The John Birch Society




The John Birch Society, a society so radically anti- communist and outlandishly fringe that it was attacked by both conservatives and liberals. The John Birch Society was founded in 1958 by a man named Robert Welch, who was a candy maker from Massachusetts. The goal of this organization, to stop the spread of the “Red Menace” bringing America to brink of collapse because it, “had been pushed down the demagogic road to disaster by conspirators hands.”(1) This sounds like typical McCarthy like anti-communist jargon, so what kept the John Birch Society from becoming a mainstream commodity? The answer lies in several key beliefs of the founder, and how that disconnected with society to the point where it was pushed to fringes of society.

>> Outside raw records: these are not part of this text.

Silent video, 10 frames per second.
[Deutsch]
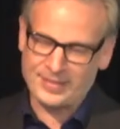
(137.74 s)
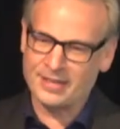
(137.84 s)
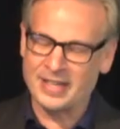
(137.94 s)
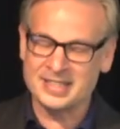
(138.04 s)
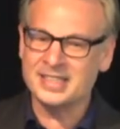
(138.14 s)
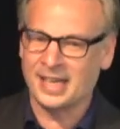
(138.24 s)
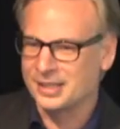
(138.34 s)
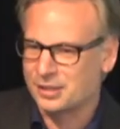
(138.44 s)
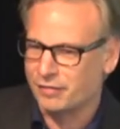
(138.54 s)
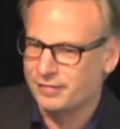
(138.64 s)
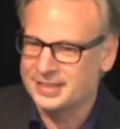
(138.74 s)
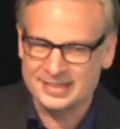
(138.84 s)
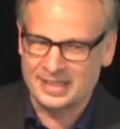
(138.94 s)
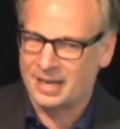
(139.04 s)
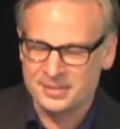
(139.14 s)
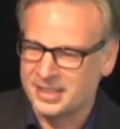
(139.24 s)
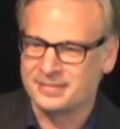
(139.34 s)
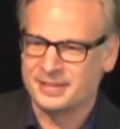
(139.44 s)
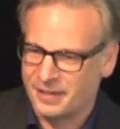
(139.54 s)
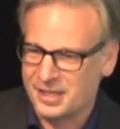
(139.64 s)
Wenn es nicht eingetroffen ist, dann haben Sie jetzt
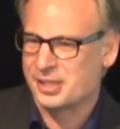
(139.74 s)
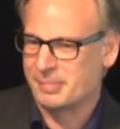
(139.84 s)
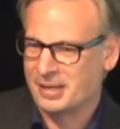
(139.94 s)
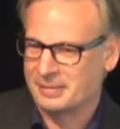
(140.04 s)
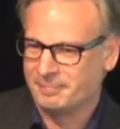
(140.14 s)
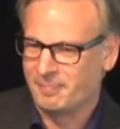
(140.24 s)
was falsch gemacht.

The John Birch Society believed in the 50’s that President Eisenhower with the help of the Illuminati and communist forces was working together to create a new world order, one without borders and an enormous and powerful central government.(2) The John Birch Society was immediately attacked because of this stretch of a belief statement, with both sides of the political spectrum distancing themselves in order to save face and to seek from alienating voting bases.The John Birch Society also founded itself towards the end of McCarthyism when intellectual and societal forces were switching away from the hysteria as conspiracy was being deemed as more illegitimate knowledge.(1) The John Birch Society was the culmination of a decade of anti-communist mass hysteria, where politicians, regular workers of society, and the intellectual class started drawing the line on conspiracy. There was just too much cascading logic and hidden power connections, from the Illuminati being connected with Eisenhower and the Soviet Union, coupled with copious connections in popular culture to ever have mainstream audiences take it seriously. The society itself only gained about 80,000 members and is still around today with the same mission statement of limited government in fear of a new world order.